[Provided data — start]

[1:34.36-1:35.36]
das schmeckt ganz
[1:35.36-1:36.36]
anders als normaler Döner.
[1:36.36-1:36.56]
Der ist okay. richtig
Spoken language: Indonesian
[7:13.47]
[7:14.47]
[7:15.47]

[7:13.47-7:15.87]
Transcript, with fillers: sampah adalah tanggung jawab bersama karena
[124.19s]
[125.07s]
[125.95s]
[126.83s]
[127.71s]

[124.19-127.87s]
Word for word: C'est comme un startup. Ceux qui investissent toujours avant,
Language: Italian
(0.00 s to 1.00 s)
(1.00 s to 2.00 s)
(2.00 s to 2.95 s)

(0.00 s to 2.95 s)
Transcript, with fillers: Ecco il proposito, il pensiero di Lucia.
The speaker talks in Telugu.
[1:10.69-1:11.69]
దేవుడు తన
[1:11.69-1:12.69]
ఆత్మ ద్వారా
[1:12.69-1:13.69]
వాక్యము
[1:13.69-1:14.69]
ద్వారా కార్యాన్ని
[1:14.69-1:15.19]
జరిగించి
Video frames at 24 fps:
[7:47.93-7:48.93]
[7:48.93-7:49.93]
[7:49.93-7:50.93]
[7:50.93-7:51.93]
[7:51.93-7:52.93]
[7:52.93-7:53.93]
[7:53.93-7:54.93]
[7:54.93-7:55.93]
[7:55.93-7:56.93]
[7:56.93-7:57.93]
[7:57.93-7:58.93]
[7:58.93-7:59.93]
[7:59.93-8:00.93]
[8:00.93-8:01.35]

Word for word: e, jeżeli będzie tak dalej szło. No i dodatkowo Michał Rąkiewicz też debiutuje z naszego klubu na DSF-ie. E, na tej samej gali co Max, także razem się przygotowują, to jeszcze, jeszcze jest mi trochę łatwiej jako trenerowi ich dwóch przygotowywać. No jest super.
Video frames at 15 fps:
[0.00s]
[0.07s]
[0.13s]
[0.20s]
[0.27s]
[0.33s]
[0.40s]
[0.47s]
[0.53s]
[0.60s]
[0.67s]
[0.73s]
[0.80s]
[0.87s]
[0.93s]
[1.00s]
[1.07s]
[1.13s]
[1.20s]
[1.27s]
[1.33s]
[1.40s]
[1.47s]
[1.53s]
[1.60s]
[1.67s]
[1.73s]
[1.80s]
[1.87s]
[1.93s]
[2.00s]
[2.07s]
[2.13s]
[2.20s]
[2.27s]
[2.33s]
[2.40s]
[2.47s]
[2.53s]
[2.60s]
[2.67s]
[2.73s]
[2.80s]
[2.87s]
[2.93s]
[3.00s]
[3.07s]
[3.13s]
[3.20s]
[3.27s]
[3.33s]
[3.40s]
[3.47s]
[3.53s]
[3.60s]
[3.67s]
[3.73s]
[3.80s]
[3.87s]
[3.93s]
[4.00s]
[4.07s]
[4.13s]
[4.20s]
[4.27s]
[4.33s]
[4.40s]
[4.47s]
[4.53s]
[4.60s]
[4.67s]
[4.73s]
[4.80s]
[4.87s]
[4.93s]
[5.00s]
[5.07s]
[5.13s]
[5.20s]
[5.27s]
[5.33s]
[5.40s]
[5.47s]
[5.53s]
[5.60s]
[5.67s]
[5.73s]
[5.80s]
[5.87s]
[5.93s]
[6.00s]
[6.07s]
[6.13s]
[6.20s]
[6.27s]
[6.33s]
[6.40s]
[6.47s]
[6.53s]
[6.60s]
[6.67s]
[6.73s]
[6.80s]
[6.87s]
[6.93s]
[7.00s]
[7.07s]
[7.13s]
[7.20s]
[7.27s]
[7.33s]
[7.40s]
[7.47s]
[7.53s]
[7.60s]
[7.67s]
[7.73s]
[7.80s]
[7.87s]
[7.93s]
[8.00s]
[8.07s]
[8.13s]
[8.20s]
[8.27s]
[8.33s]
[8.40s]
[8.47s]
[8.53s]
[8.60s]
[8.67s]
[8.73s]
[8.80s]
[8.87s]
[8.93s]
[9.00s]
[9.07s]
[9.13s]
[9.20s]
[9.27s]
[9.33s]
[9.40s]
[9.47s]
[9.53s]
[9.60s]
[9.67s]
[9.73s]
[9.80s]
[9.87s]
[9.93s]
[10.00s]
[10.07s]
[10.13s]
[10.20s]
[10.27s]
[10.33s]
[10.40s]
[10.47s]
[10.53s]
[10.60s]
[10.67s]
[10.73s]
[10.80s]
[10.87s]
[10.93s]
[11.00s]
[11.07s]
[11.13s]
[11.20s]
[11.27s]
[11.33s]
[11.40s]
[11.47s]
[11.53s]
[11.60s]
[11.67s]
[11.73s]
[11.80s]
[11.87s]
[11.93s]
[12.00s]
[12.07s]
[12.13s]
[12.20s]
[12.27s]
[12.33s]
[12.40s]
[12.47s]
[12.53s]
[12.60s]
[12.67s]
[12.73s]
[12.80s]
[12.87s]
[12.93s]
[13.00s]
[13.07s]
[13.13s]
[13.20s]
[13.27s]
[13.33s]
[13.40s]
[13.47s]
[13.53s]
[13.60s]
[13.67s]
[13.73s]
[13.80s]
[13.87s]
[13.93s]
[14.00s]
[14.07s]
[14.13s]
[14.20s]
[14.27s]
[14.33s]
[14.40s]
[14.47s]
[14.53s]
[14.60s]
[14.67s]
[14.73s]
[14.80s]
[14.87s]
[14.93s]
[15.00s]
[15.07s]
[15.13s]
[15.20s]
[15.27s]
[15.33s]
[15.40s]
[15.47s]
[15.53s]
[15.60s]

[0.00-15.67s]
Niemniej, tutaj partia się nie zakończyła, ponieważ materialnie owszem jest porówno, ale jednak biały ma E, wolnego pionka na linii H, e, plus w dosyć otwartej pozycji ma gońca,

[Provided data — finish]

- **What is required**
Look through the listing above, please, and state how many lines hold the word "fillers"; the number alone is the answer.

- **Result for this task**
2